Nur: Die Tierschützer sind bislang ziemlich machtlos. Die Täter seien oft im Ausland, sagt Klausmann. Ebenso wie die Server, über die die Bilder verbreitet werden. Und nicht mal gegen Menschen, die in Deutschland derartiges Material weiterverbreiten, besteht rechtlich eine Handhabe. Denn des Strafgesetzbuches sieht zwar Strafen vor gegen diejenigen, die «grausame oder sonst unmenschliche Gewalttätigkeiten gegen Menschen oder menschenähnliche Wesen» (etwa in Computerspielen) verbreiten. Das gilt aber nicht für Tiere.

Das zu ändern hat sich die Welttierschutzgesellschaft auf die Fahnen geschrieben. Sie fordert eine Erweiterung des Paragrafen um Tiere und hat die Kampagne «Stoppt Tierleid in den sozialen Netzwerken» gestartet. Nach dem Tierschutzgesetz sei es zwar verboten, Tieren grundlos Schmerzen, Leiden oder Schäden zuzufügen. «Aufnahmen von diesen grausamen Gewalttätigkeiten gegenüber Tieren, die eine Verherrlichung oder Verharmlosung ausdrücken, können aber sowohl dargestellt als auch verbreitet werden», so der Verein aus Berlin.

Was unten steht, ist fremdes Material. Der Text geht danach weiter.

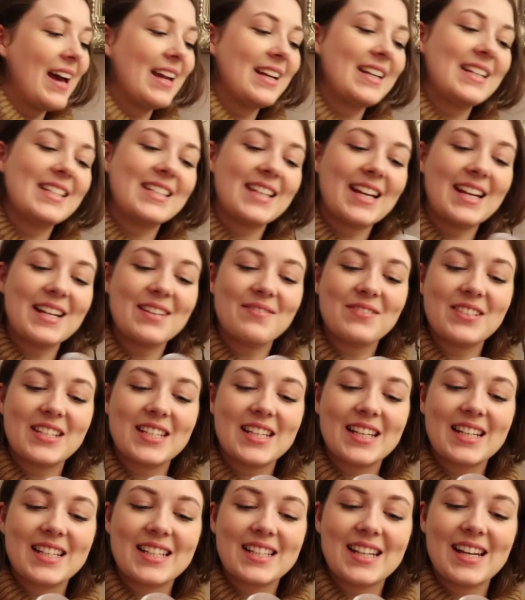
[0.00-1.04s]
And in day number
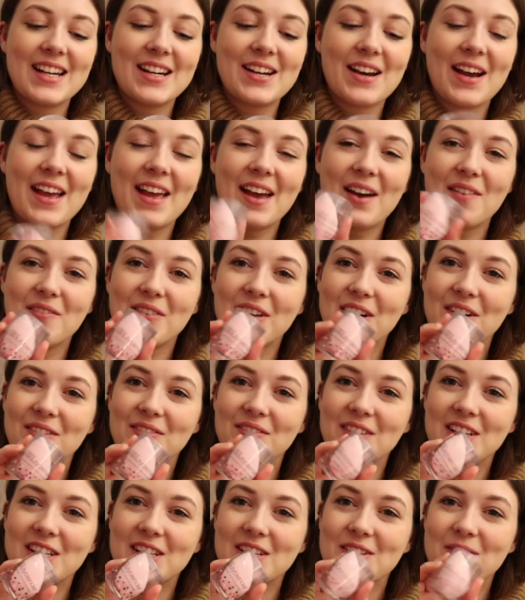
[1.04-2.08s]
16, I have an
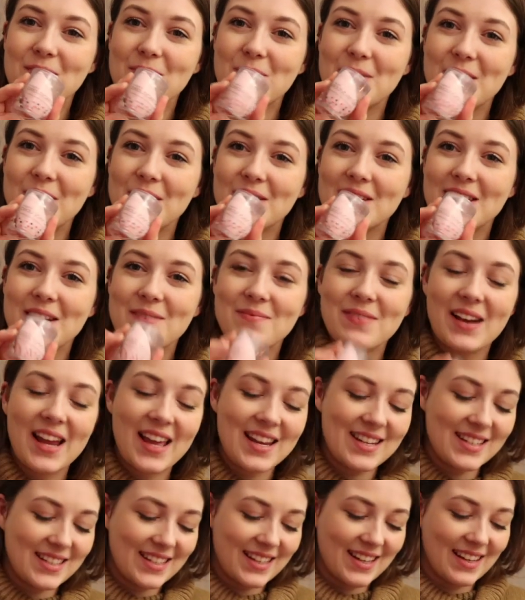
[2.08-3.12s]
original beauty
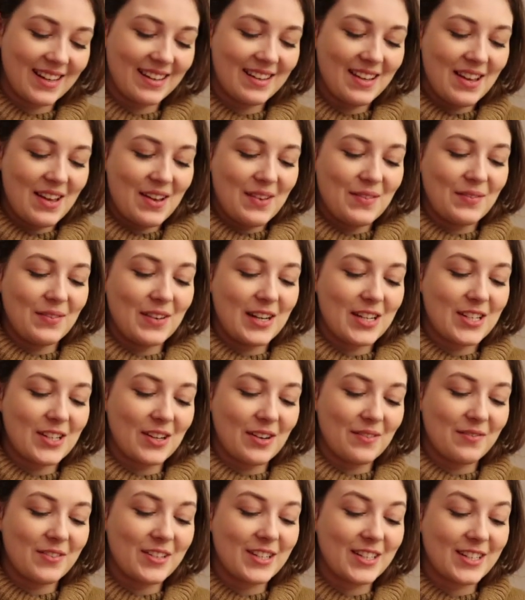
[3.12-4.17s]
blender, which
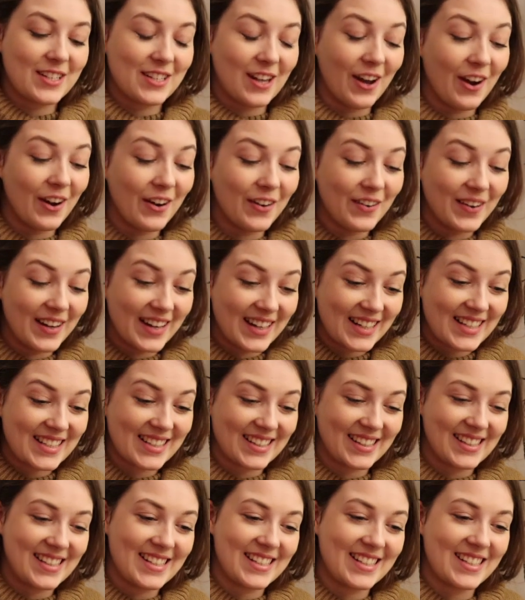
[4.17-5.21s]
I'm so
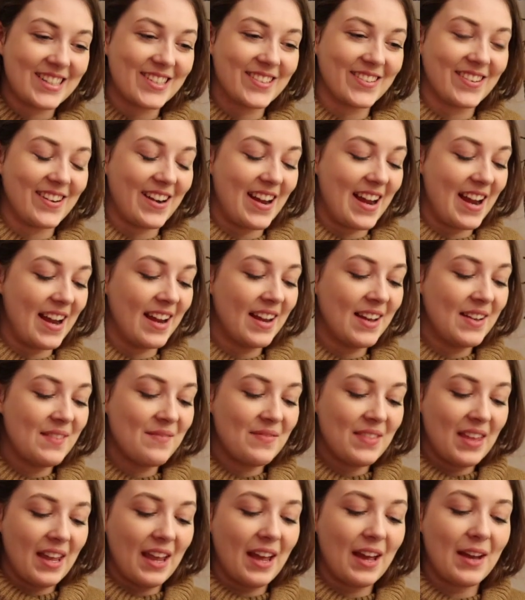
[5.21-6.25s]
excited to try.
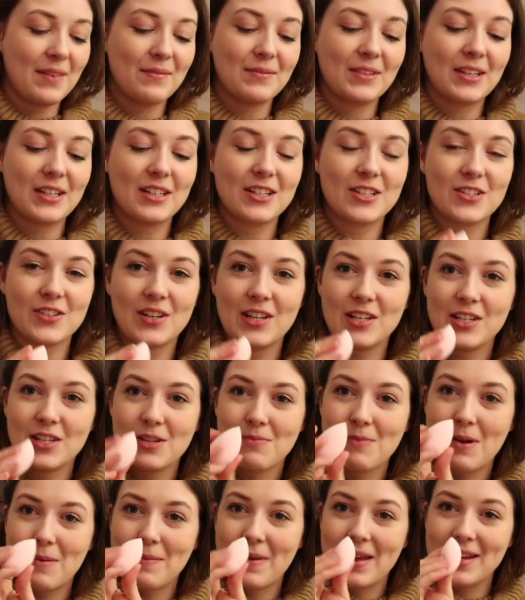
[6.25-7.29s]
I'm going to try and
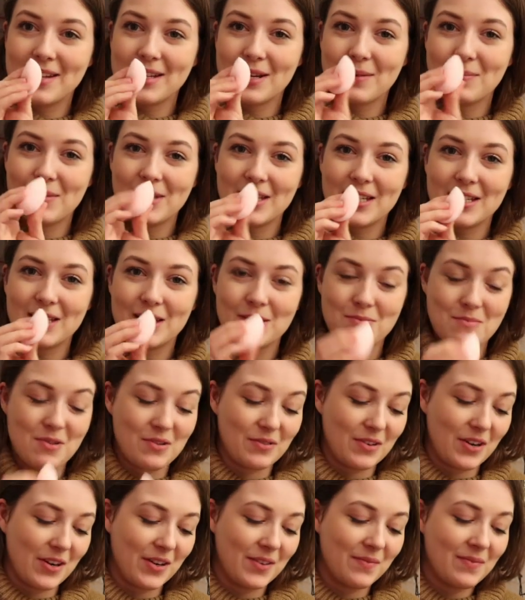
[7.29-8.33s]
do my makeup with it
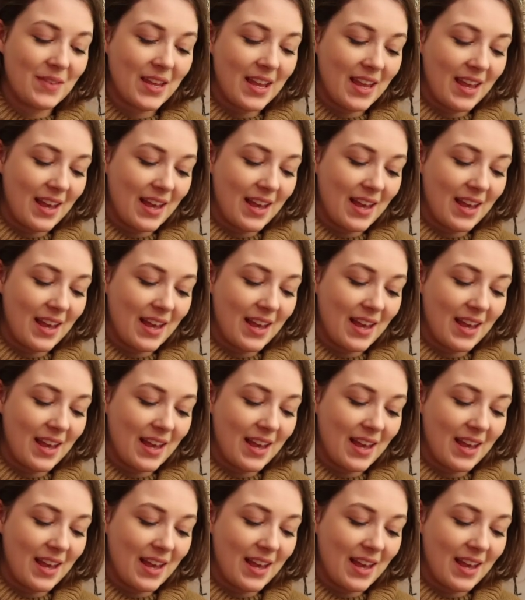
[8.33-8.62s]
tomorrow,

Um was es ihnen geht, benennen die Aktivisten ganz klar. Der Verein prangert zum Beispiel Fotos von zu Tode getrampelten Katzen an, Videos von aufeinandergehetzten oder misshandelten Hunden sowie ganze Profile über Wildtiere in Haustierhaltung, denen über eine lange Zeit wiederkehrend erhebliches Leid angetan wird.

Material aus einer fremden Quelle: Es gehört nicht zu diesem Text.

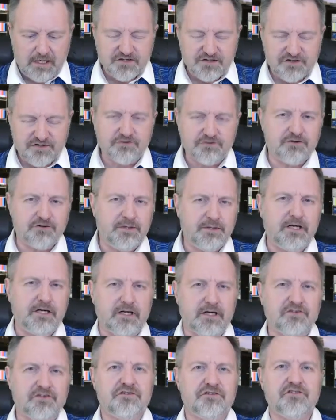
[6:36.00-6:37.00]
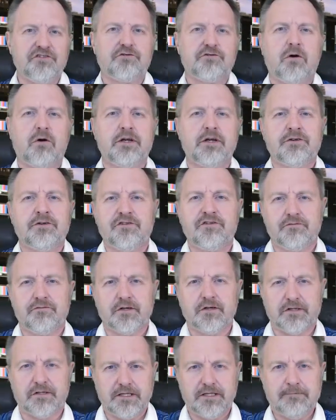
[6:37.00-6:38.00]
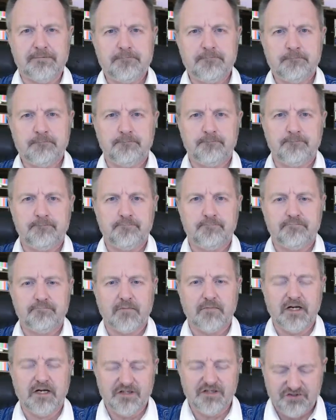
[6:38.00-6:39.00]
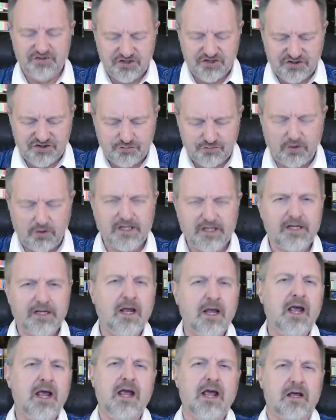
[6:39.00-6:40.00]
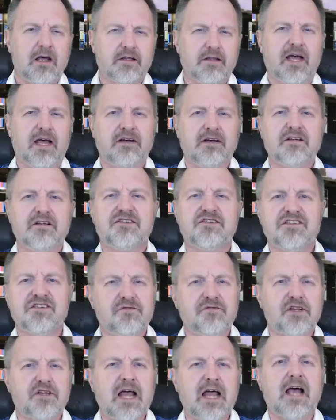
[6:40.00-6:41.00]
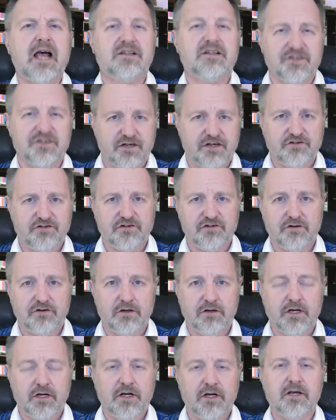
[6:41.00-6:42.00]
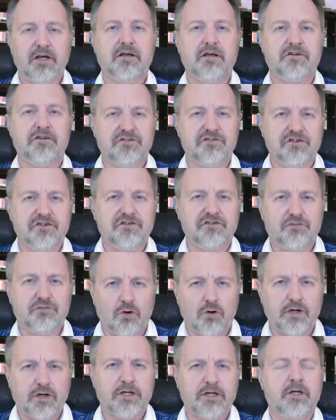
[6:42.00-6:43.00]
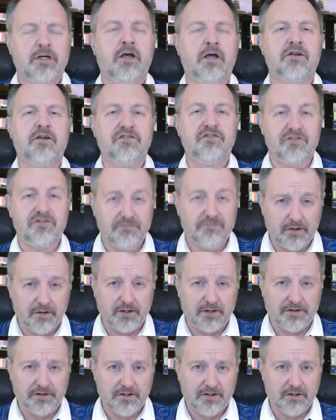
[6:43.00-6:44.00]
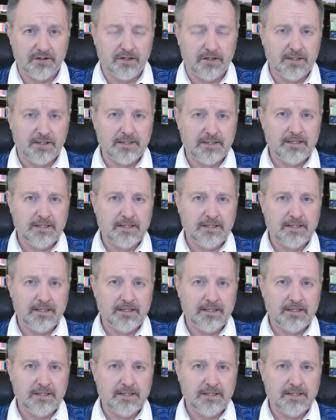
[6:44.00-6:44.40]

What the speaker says: Social media is destroying civility. It is destroying that civilization. It is destroying civility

Wo kein Straftatbestand, da keine Statistik

Würden solche Taten mit der Darstellung von Gewalt an Menschen gleichgestellt, könnten deren Verbreitern Freiheitsstrafen von bis zu einem Jahr oder Geldstrafen drohen. Ausnahmen seien dokumentarische Darstellungen, mit denen zum Beispiel Missstände aufgedeckt werden.

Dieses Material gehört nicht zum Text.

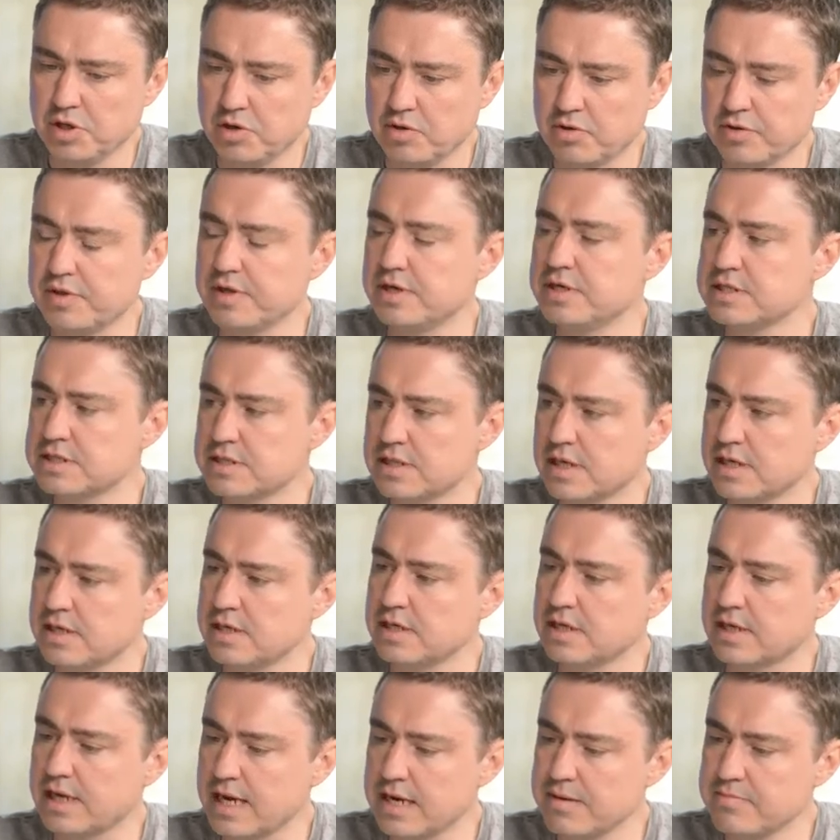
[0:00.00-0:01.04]
or the risk
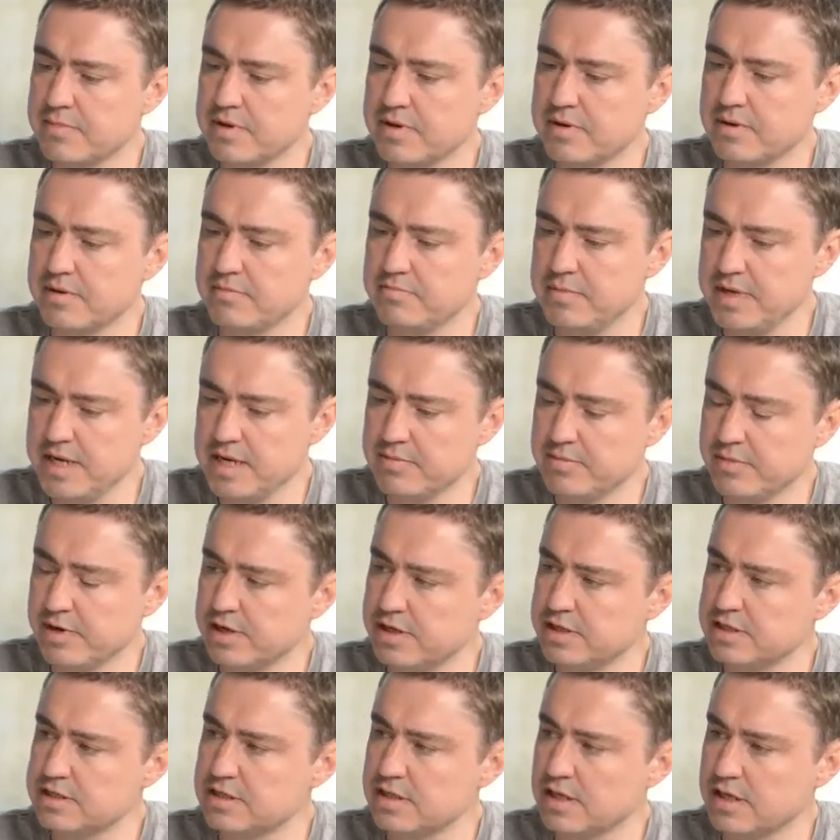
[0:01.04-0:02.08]
can be
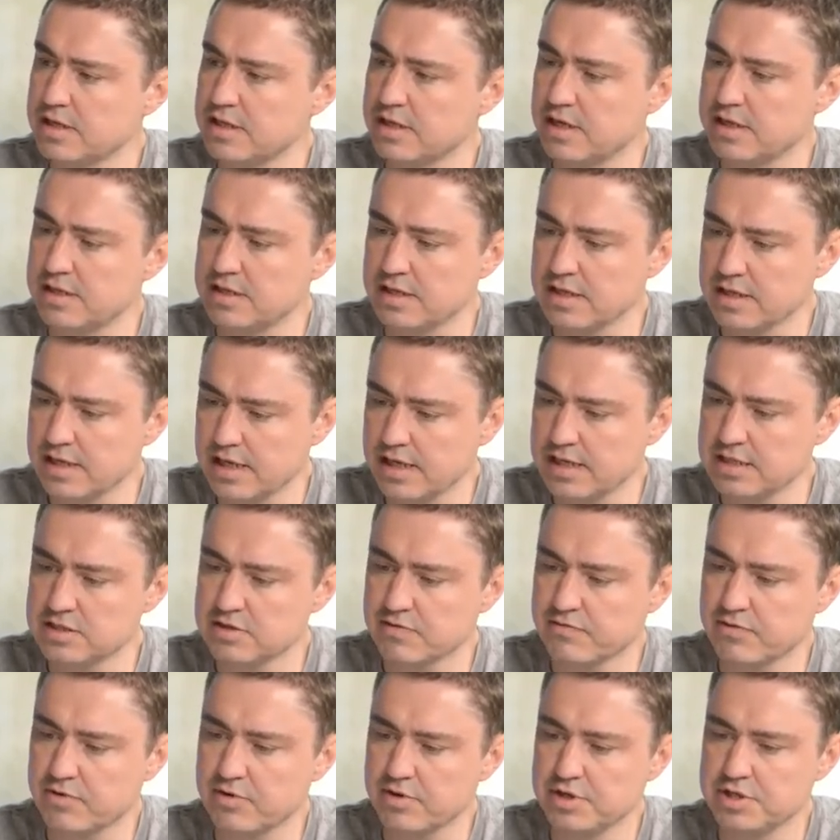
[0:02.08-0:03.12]
minimized and, and in
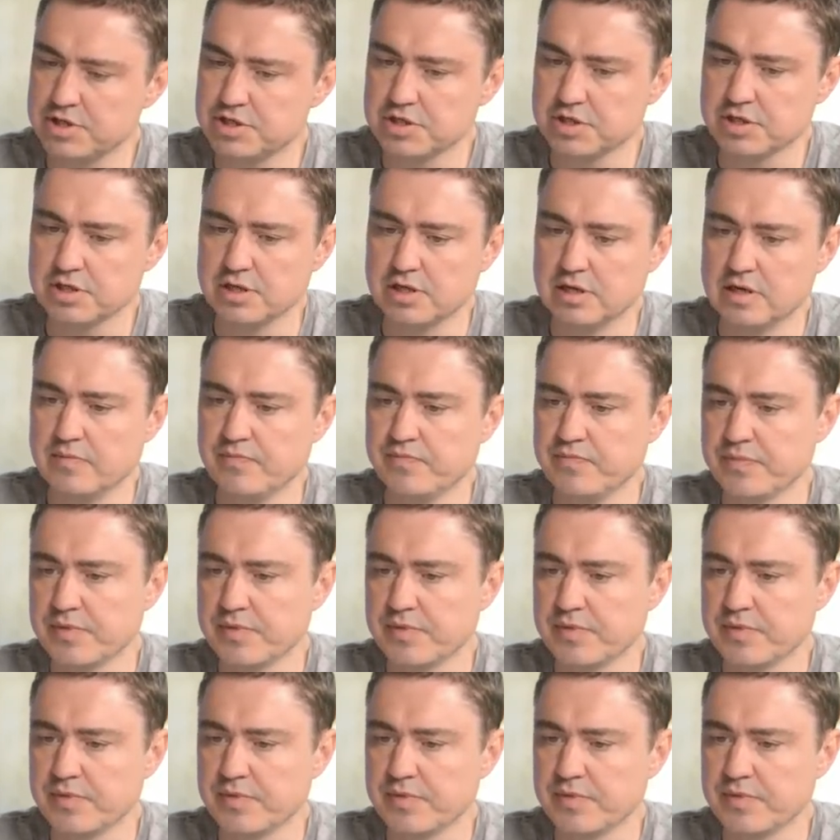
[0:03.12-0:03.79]
case of collision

Um welche Dimensionen es geht, lässt sich kaum abschätzen. Das Bundeskriminalamt verweist auf die amtliche Polizeistatistik und die Landespolizeien. Da werden nur Verstösse gegen das Tierschutzgesetz erfasst - im Jahr 2020 immerhin 7930 Fälle. Diese landen mitunter auch vor Gericht, wie jüngst eine Tierarzthelferin, die im Saarland Pferde gequält und getötet hat. Oder im vergangenen Jahr ein Mann in Weiden in der Oberpfalz, der auf sadistische Weise Ratten bis zum Tode drangsaliert und von seinen Taten Handyvideos gedreht hatte. Diese schickte er an eine Bekannte, die zur Polizei ging.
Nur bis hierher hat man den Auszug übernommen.